## SOURCE DATA

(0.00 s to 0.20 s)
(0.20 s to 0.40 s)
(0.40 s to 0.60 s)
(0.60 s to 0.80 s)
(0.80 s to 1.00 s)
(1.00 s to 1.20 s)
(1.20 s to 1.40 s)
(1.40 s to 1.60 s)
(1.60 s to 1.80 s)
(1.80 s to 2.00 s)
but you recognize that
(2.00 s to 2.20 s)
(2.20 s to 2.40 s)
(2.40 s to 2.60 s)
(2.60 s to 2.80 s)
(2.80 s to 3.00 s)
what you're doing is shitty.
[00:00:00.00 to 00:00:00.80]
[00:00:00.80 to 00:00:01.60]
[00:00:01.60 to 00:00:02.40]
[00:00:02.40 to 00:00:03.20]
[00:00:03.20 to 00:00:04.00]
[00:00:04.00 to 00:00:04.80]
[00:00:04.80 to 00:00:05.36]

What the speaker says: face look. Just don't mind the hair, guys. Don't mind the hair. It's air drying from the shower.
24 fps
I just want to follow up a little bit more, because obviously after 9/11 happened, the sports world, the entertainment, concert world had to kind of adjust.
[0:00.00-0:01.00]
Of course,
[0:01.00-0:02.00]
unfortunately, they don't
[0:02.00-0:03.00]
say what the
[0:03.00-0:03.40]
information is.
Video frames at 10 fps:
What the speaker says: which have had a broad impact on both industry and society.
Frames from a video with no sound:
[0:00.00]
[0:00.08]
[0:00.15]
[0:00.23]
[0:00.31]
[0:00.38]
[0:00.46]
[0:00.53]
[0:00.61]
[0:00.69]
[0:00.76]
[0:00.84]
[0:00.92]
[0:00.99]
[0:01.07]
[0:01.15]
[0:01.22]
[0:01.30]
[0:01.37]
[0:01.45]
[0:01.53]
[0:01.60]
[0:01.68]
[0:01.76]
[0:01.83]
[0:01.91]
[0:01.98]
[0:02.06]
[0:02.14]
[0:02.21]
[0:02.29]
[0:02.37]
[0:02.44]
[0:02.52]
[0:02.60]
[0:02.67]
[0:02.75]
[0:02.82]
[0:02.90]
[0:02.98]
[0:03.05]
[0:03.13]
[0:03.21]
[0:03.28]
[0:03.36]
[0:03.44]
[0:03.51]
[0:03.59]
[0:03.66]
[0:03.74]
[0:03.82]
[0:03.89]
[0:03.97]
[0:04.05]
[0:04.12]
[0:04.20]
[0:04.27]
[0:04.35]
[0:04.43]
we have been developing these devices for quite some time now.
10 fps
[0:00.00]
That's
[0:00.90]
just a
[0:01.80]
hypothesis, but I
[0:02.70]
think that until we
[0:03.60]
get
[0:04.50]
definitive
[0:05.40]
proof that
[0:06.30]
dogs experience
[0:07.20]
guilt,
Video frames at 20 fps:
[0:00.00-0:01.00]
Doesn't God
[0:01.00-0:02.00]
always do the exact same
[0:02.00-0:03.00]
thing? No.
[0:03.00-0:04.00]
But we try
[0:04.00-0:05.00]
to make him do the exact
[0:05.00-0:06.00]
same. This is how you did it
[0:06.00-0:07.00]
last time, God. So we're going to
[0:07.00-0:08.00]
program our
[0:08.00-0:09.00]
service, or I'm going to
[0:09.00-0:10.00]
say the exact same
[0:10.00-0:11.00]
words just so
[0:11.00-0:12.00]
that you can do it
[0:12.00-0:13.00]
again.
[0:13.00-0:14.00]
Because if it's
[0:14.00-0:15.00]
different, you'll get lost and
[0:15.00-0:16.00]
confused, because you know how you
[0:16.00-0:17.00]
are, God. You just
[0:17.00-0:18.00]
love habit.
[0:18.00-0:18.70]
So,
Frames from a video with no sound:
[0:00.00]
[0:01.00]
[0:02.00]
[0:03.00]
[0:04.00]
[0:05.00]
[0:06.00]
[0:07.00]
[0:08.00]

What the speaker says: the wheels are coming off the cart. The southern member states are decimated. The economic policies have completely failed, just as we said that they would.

## TASK
Copy the records above. Leave out nothing.

## RESPONSE BELOW
(0.00 s to 0.20 s)
(0.20 s to 0.40 s)
(0.40 s to 0.60 s)
(0.60 s to 0.80 s)
(0.80 s to 1.00 s)
(1.00 s to 1.20 s)
(1.20 s to 1.40 s)
(1.40 s to 1.60 s)
(1.60 s to 1.80 s)
(1.80 s to 2.00 s)
but you recognize that
(2.00 s to 2.20 s)
(2.20 s to 2.40 s)
(2.40 s to 2.60 s)
(2.60 s to 2.80 s)
(2.80 s to 3.00 s)
what you're doing is shitty.
[00:00:00.00 to 00:00:00.80]
[00:00:00.80 to 00:00:01.60]
[00:00:01.60 to 00:00:02.40]
[00:00:02.40 to 00:00:03.20]
[00:00:03.20 to 00:00:04.00]
[00:00:04.00 to 00:00:04.80]
[00:00:04.80 to 00:00:05.36]

What the speaker says: face look. Just don't mind the hair, guys. Don't mind the hair. It's air drying from the shower.
24 fps
I just want to follow up a little bit more, because obviously after 9/11 happened, the sports world, the entertainment, concert world had to kind of adjust.
[0:00.00-0:01.00]
Of course,
[0:01.00-0:02.00]
unfortunately, they don't
[0:02.00-0:03.00]
say what the
[0:03.00-0:03.40]
information is.
Video frames at 10 fps:
What the speaker says: which have had a broad impact on both industry and society.
Frames from a video with no sound:
[0:00.00]
[0:00.08]
[0:00.15]
[0:00.23]
[0:00.31]
[0:00.38]
[0:00.46]
[0:00.53]
[0:00.61]
[0:00.69]
[0:00.76]
[0:00.84]
[0:00.92]
[0:00.99]
[0:01.07]
[0:01.15]
[0:01.22]
[0:01.30]
[0:01.37]
[0:01.45]
[0:01.53]
[0:01.60]
[0:01.68]
[0:01.76]
[0:01.83]
[0:01.91]
[0:01.98]
[0:02.06]
[0:02.14]
[0:02.21]
[0:02.29]
[0:02.37]
[0:02.44]
[0:02.52]
[0:02.60]
[0:02.67]
[0:02.75]
[0:02.82]
[0:02.90]
[0:02.98]
[0:03.05]
[0:03.13]
[0:03.21]
[0:03.28]
[0:03.36]
[0:03.44]
[0:03.51]
[0:03.59]
[0:03.66]
[0:03.74]
[0:03.82]
[0:03.89]
[0:03.97]
[0:04.05]
[0:04.12]
[0:04.20]
[0:04.27]
[0:04.35]
[0:04.43]
we have been developing these devices for quite some time now.
10 fps
[0:00.00]
That's
[0:00.90]
just a
[0:01.80]
hypothesis, but I
[0:02.70]
think that until we
[0:03.60]
get
[0:04.50]
definitive
[0:05.40]
proof that
[0:06.30]
dogs experience
[0:07.20]
guilt,
Video frames at 20 fps:
[0:00.00-0:01.00]
Doesn't God
[0:01.00-0:02.00]
always do the exact same
[0:02.00-0:03.00]
thing? No.
[0:03.00-0:04.00]
But we try
[0:04.00-0:05.00]
to make him do the exact
[0:05.00-0:06.00]
same. This is how you did it
[0:06.00-0:07.00]
last time, God. So we're going to
[0:07.00-0:08.00]
program our
[0:08.00-0:09.00]
service, or I'm going to
[0:09.00-0:10.00]
say the exact same
[0:10.00-0:11.00]
words just so
[0:11.00-0:12.00]
that you can do it
[0:12.00-0:13.00]
again.
[0:13.00-0:14.00]
Because if it's
[0:14.00-0:15.00]
different, you'll get lost and
[0:15.00-0:16.00]
confused, because you know how you
[0:16.00-0:17.00]
are, God. You just
[0:17.00-0:18.00]
love habit.
[0:18.00-0:18.70]
So,
Frames from a video with no sound:
[0:00.00]
[0:01.00]
[0:02.00]
[0:03.00]
[0:04.00]
[0:05.00]
[0:06.00]
[0:07.00]
[0:08.00]

What the speaker says: the wheels are coming off the cart. The southern member states are decimated. The economic policies have completely failed, just as we said that they would.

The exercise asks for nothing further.